*MATERIAL PROVIDED*:
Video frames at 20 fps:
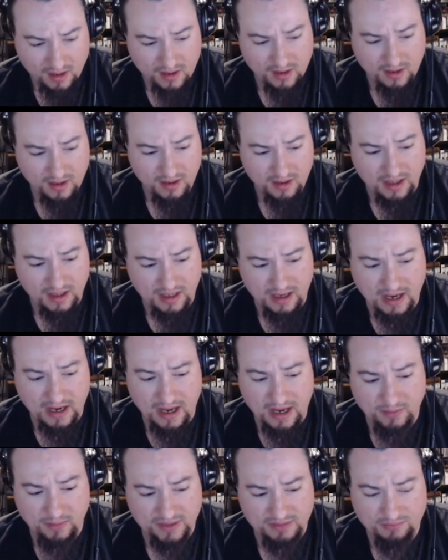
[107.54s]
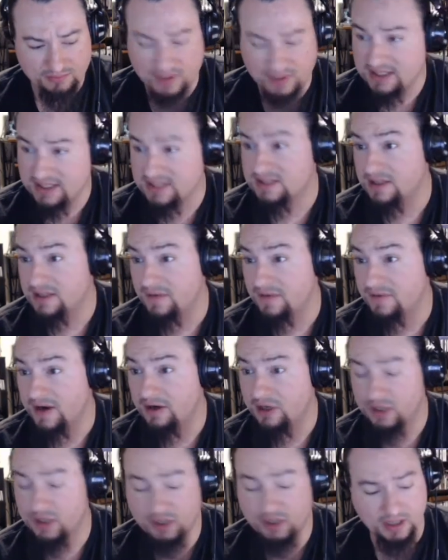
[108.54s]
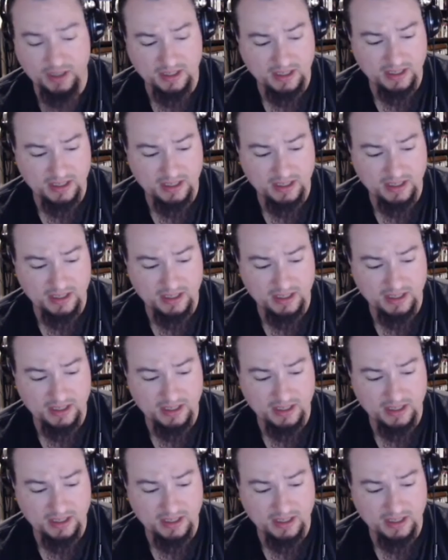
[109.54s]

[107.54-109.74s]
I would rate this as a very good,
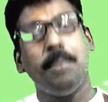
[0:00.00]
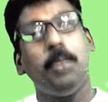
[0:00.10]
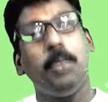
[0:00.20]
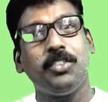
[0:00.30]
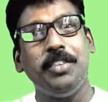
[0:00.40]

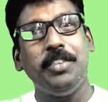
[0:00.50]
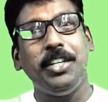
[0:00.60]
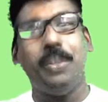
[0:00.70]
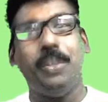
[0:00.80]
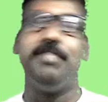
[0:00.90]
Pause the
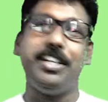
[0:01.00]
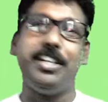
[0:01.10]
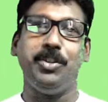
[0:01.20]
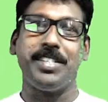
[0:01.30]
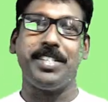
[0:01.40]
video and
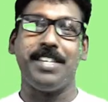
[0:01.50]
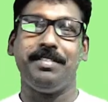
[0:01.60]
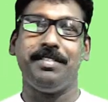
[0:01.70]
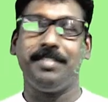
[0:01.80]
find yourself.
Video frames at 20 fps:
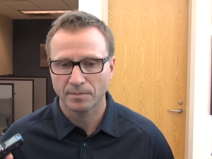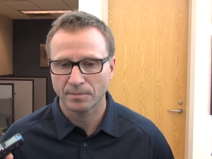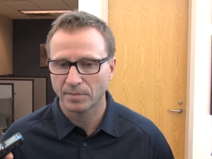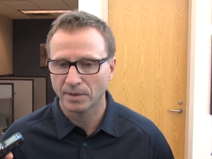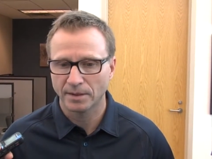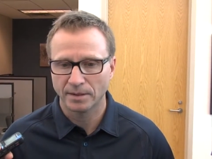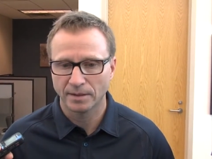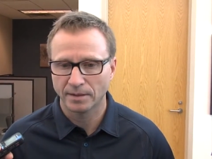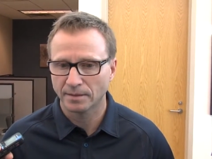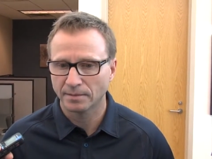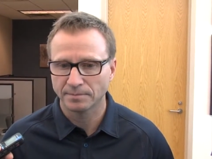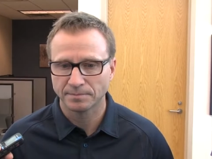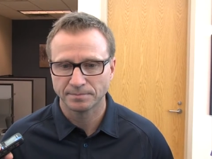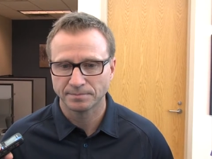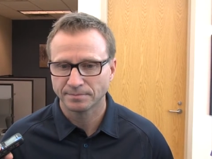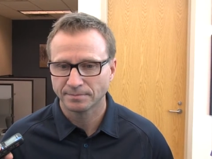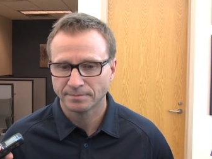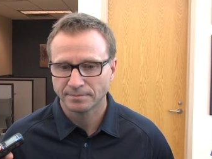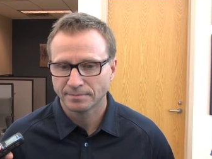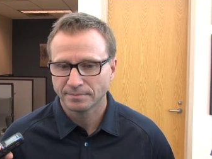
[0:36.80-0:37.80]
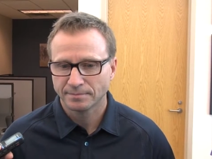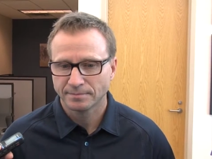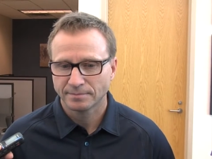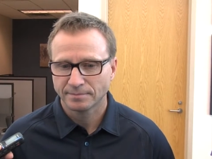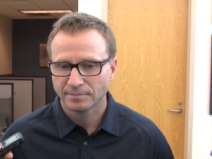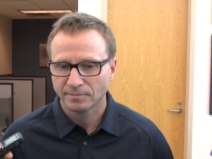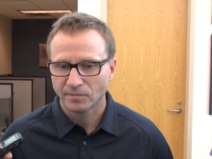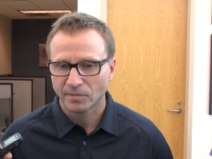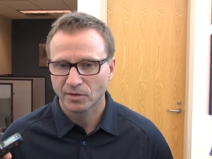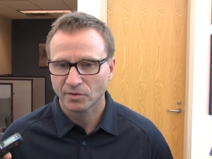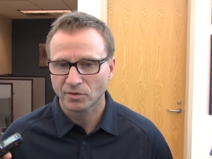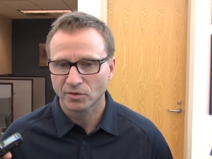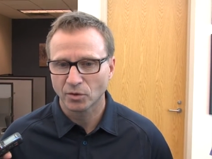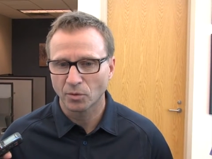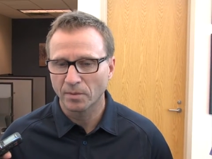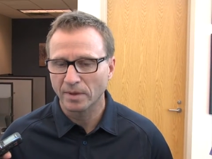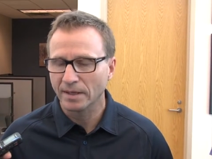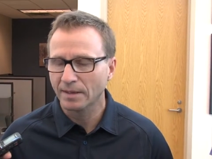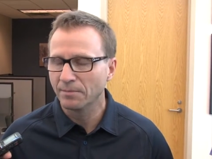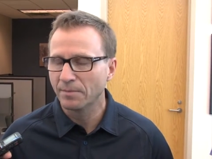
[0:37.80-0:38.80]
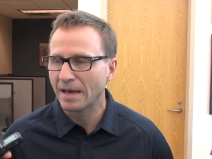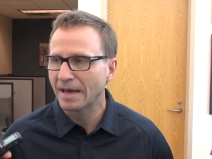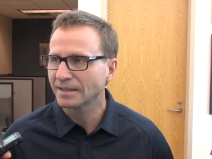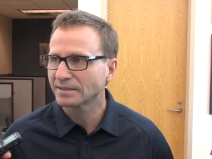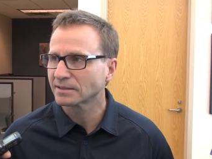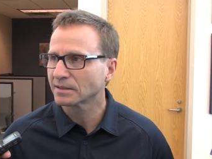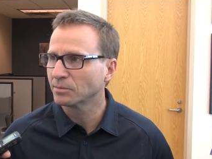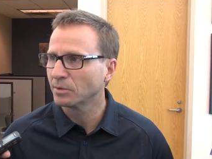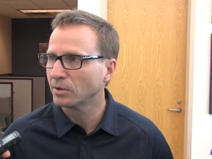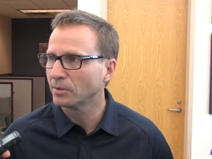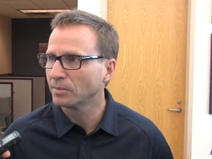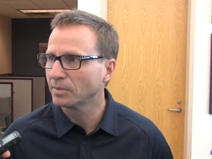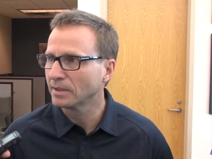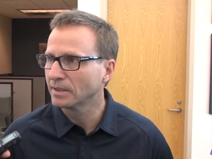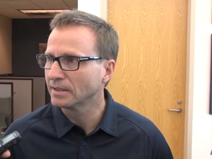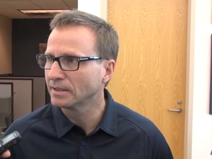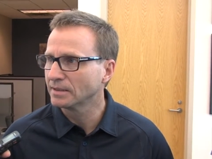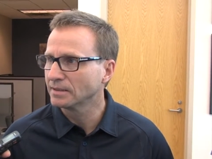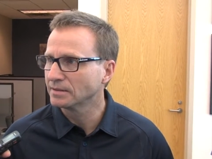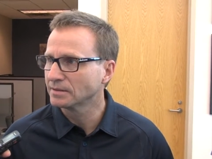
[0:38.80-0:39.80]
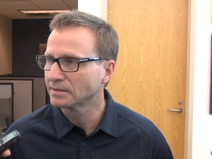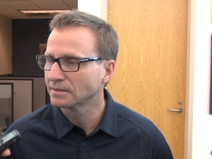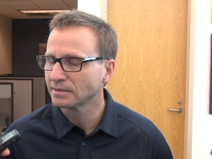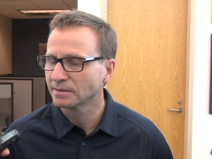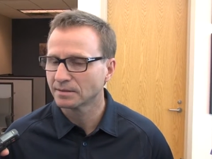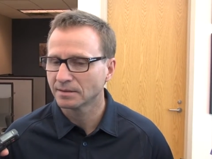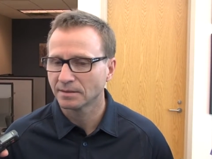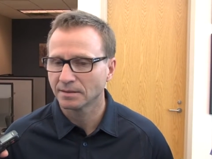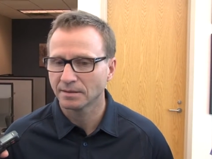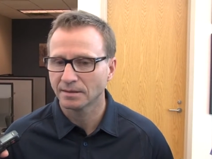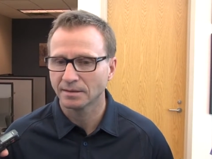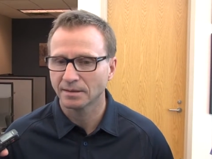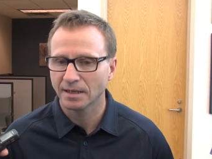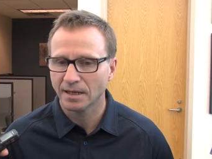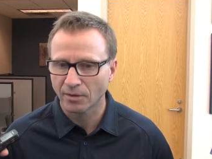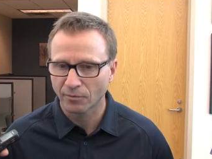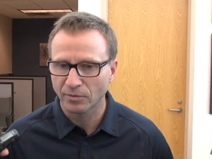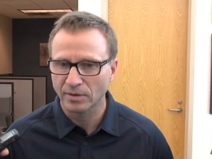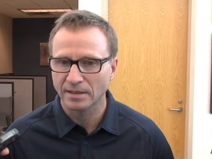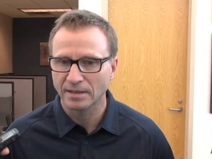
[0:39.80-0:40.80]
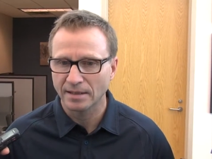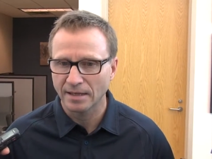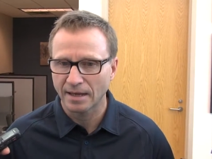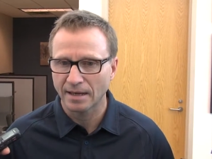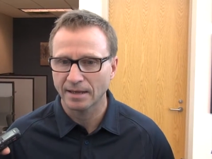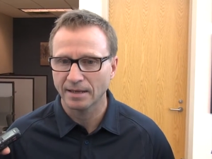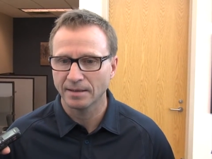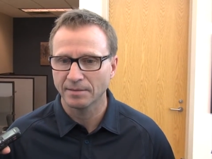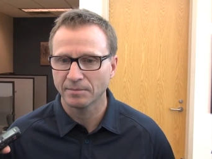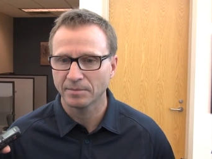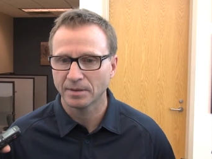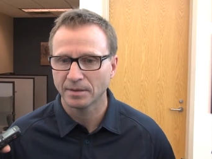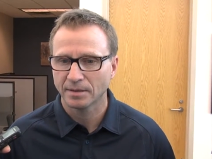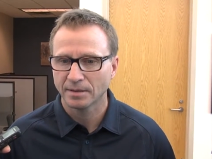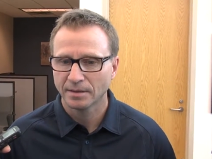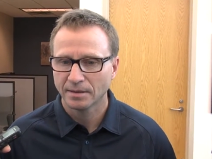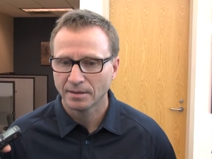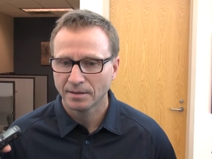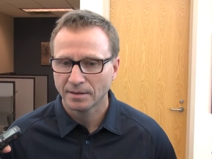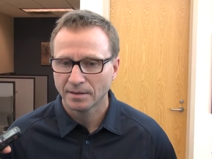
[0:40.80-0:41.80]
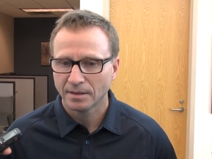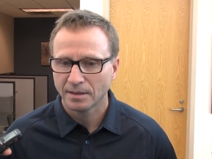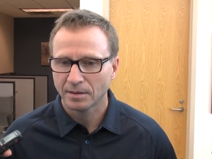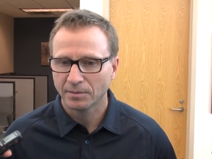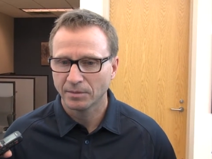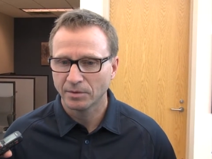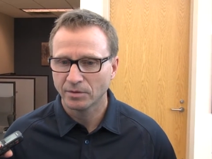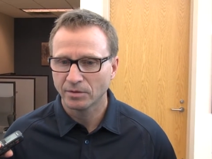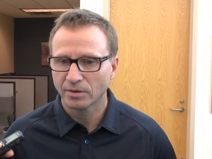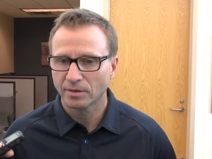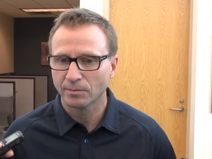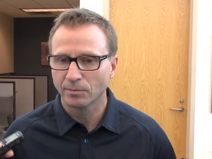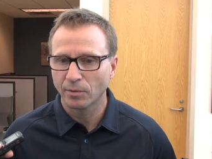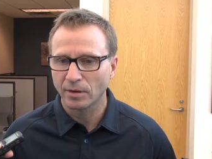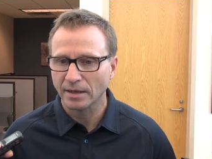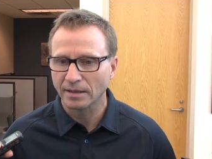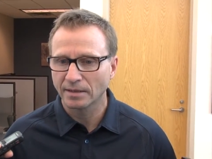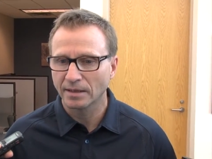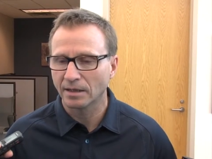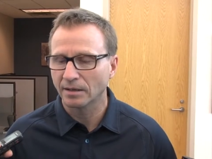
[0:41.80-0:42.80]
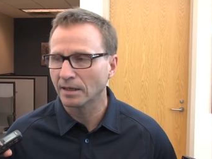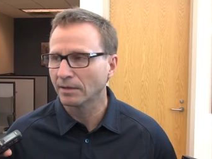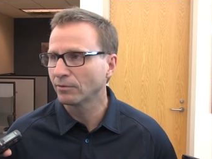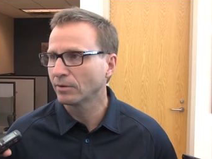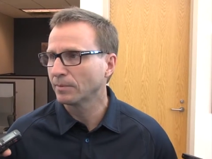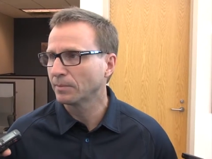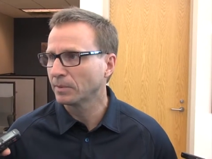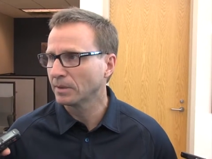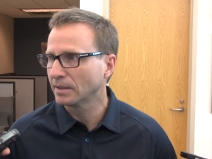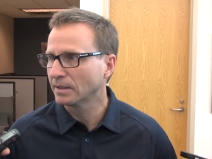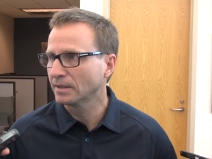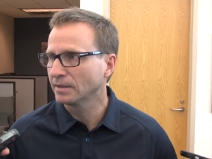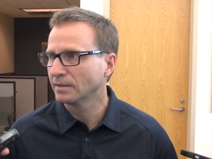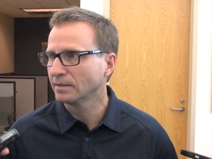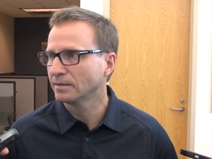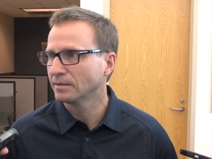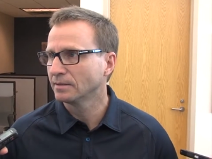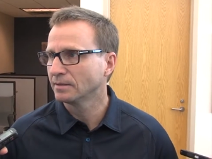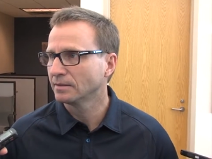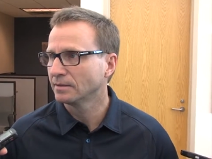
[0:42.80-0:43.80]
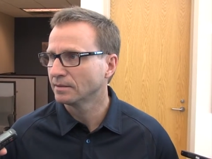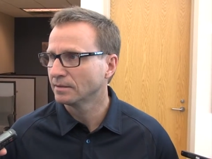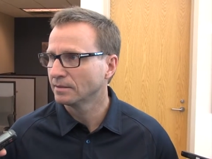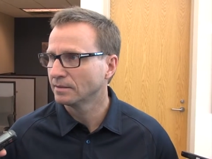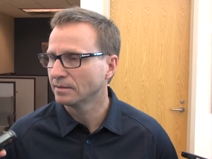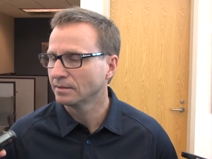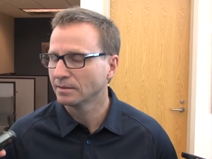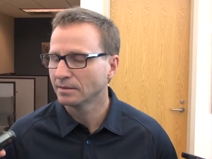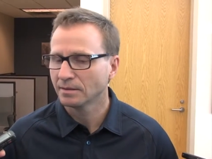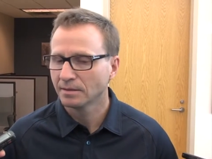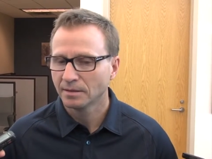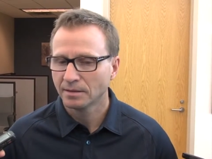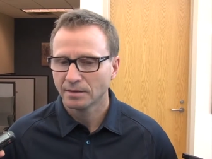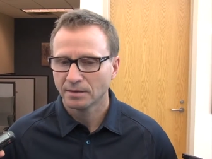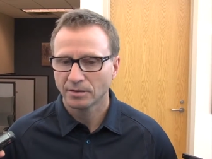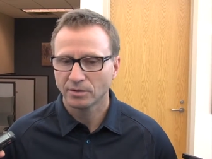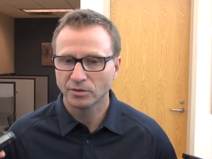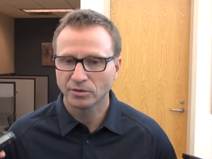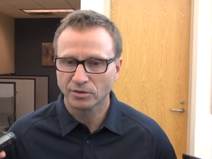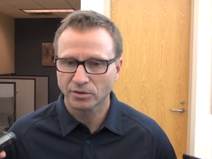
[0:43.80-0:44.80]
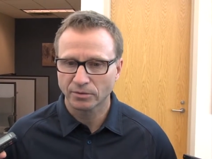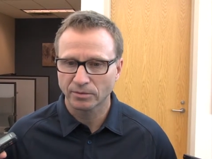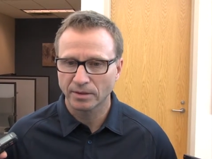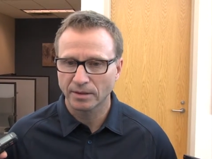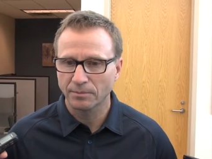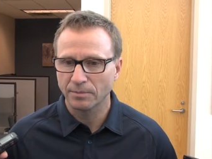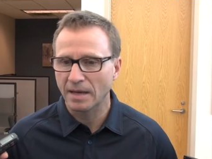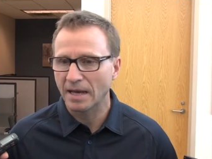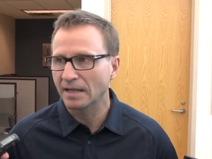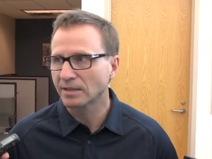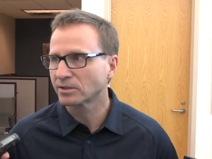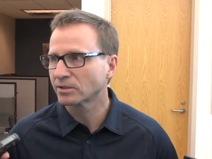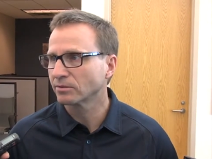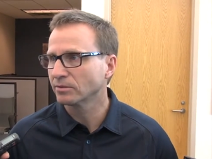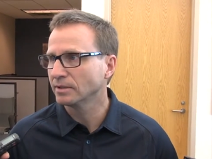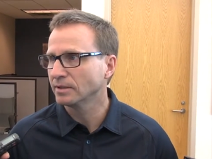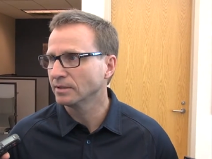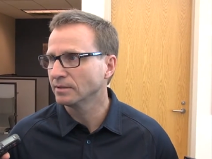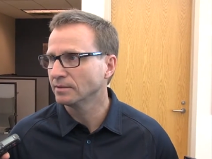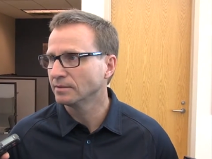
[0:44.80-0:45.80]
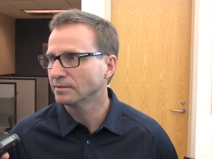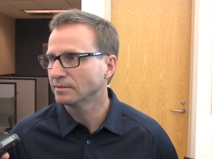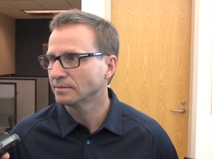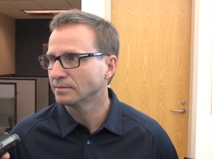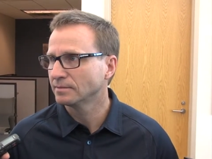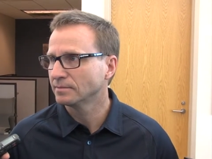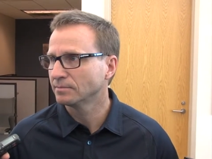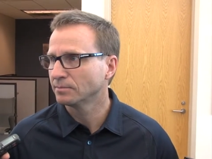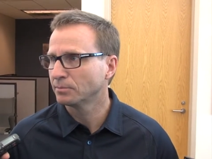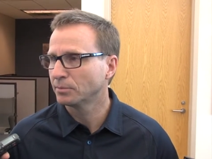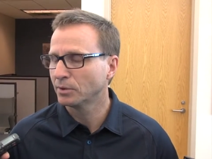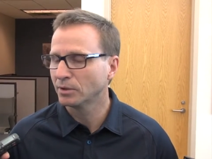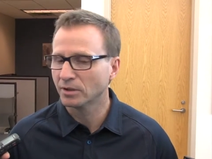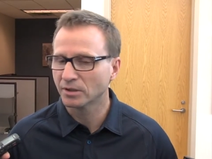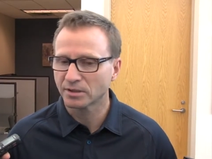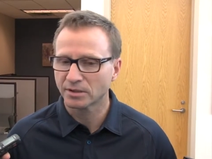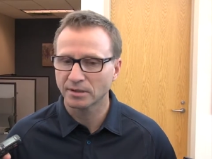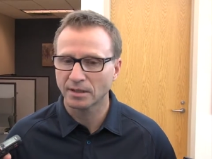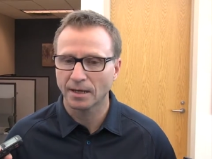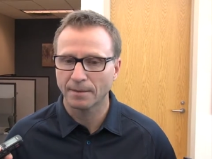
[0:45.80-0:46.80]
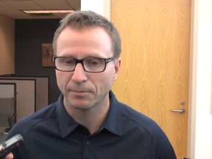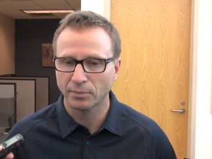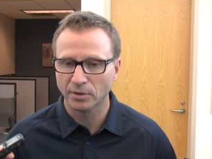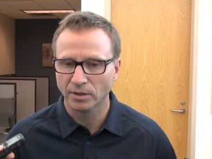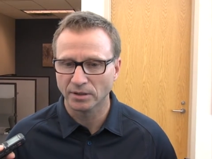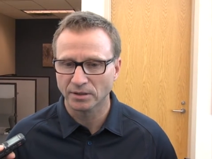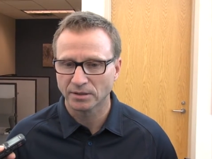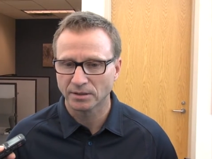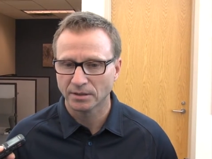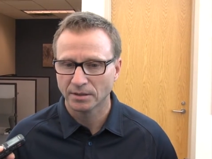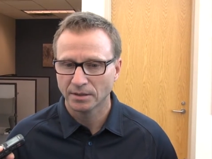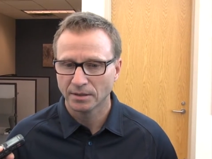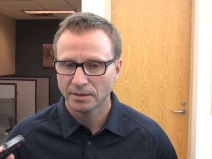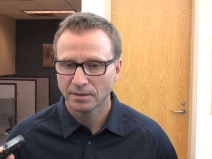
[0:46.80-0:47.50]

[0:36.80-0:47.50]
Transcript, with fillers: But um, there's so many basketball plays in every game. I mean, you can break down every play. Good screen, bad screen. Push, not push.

*EXERCISE PROMPT*: The lines wanted run from the one with "[0:43.80-0:44.80]" through the final line of the data; repeat them word for word and skip every picture.

*WRITTEN REPLY*:
[0:43.80-0:44.80]
[0:44.80-0:45.80]
[0:45.80-0:46.80]
[0:46.80-0:47.50]

[0:36.80-0:47.50]
Transcript, with fillers: But um, there's so many basketball plays in every game. I mean, you can break down every play. Good screen, bad screen. Push, not push.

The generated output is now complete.